Ronak Moradî, 47 yıllık İslam Cumhuriyeti’nin merkeziyetçi yönetim anlayışıyla halkları ve etnik grupları sistemli olarak ayrıştırdığını ve bu nedenle toplumsal adalete ulaşamadığını vurgulayarak, “Bu süreçte etnik, ekonomik ve kültürel uçurumlar daha da derinleşti. Devlet, halkın refahı ve sürdürülebilir kalkınma yerine baskı, yapısal yoksulluk ve kurumsal ayrımcılığı tercih etti. Kürtler, Beluclar, Araplar, Türkmenler ve diğer halklar temel haklarından mahrum bırakıldı” diye belirtti.
Ronak Moradî’ye göre, diğer ülkeler demokrasi, adalet ve kalkınma yolunda ilerlerken; İran hâlâ baskı, ideolojik propaganda ve halkın taleplerine kayıtsızlıkla kendi tarihi hatalarında ısrar ediyor. Bu hatalar, toplum üzerinde ciddi psikolojik ve sosyal etkiler bırakıyor.

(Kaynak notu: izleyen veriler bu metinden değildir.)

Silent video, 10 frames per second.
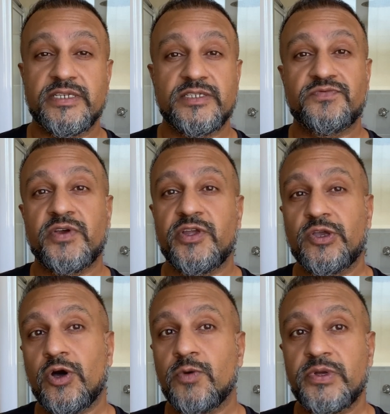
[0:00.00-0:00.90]
It's very
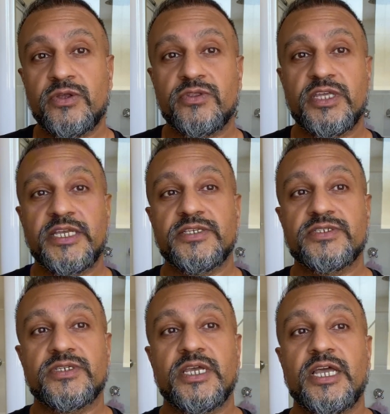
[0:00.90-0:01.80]
common on
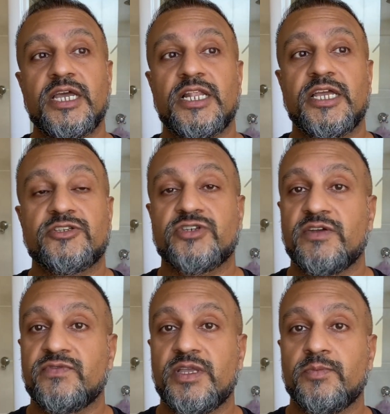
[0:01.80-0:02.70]
things like
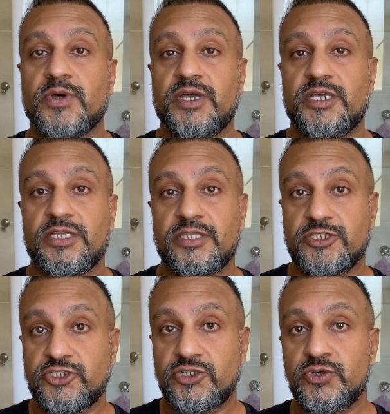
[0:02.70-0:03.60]
traveling by the
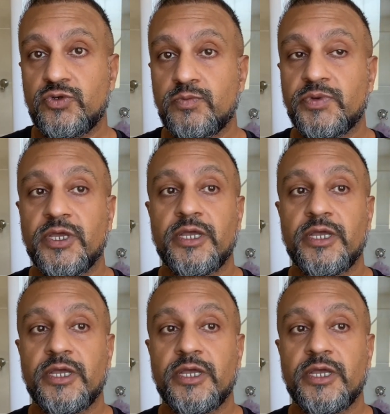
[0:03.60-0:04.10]
tube,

Demokratik Özyönetim: Halkların kurtuluş yolu
Ronak Moradî, çözümün “Demokratik Özyönetim” modelinde yattığını savunarak, “Bu model, Kürt özgürlük hareketinin fikir önderi Abdullah Öcalan tarafından geliştirilen ve devlet merkezli milliyetçi yapıların dışındaki bir özgürlük anlayışına dayanıyor” dedi.
Ronak Moradî devamında şunları söyledi: “Bu yaklaşımda demokrasi, yukarıdan dayatılan bir sistem değil; halkın kendi içinde örgütlenmesi, sosyal dayanışma ve tabandan yukarıya doğru işleyen bir yapı ile mümkün kılınıyor. Abdullah Öcalan’ın ‘Demokratik Ulus’ kavramı da bu çerçevede şekilleniyor: Toplumsal adalet, toplumsal cinsiyet eşitliği, halk meclisleri ve dayanışmacı ekonomi gibi temel ilkeler üzerine kurulu bir model.”
Ronak Moradî çağrı yaparak, “Gücünüz farkındalığınızda, örgütlülüğünüzde ve sivil direnişinizdedir. Korkmak yerine dayanışmayı seçelim. Özgür ve demokratik bir gelecek, yalnızca cesaret ve bilinçli katılımla inşa edilir. Ancak kendimize inandığımızda ve diğer halklarla birlikte adil bir dünya için mücadele ettiğimizde özgürleşeceğiz. Kürt, Fars, Arap, Beluc, Azeri, Mazeni, Gilak… Hepimiz el ele vererek özgür ve eşit bir İran için çabalamalıyız” dedi.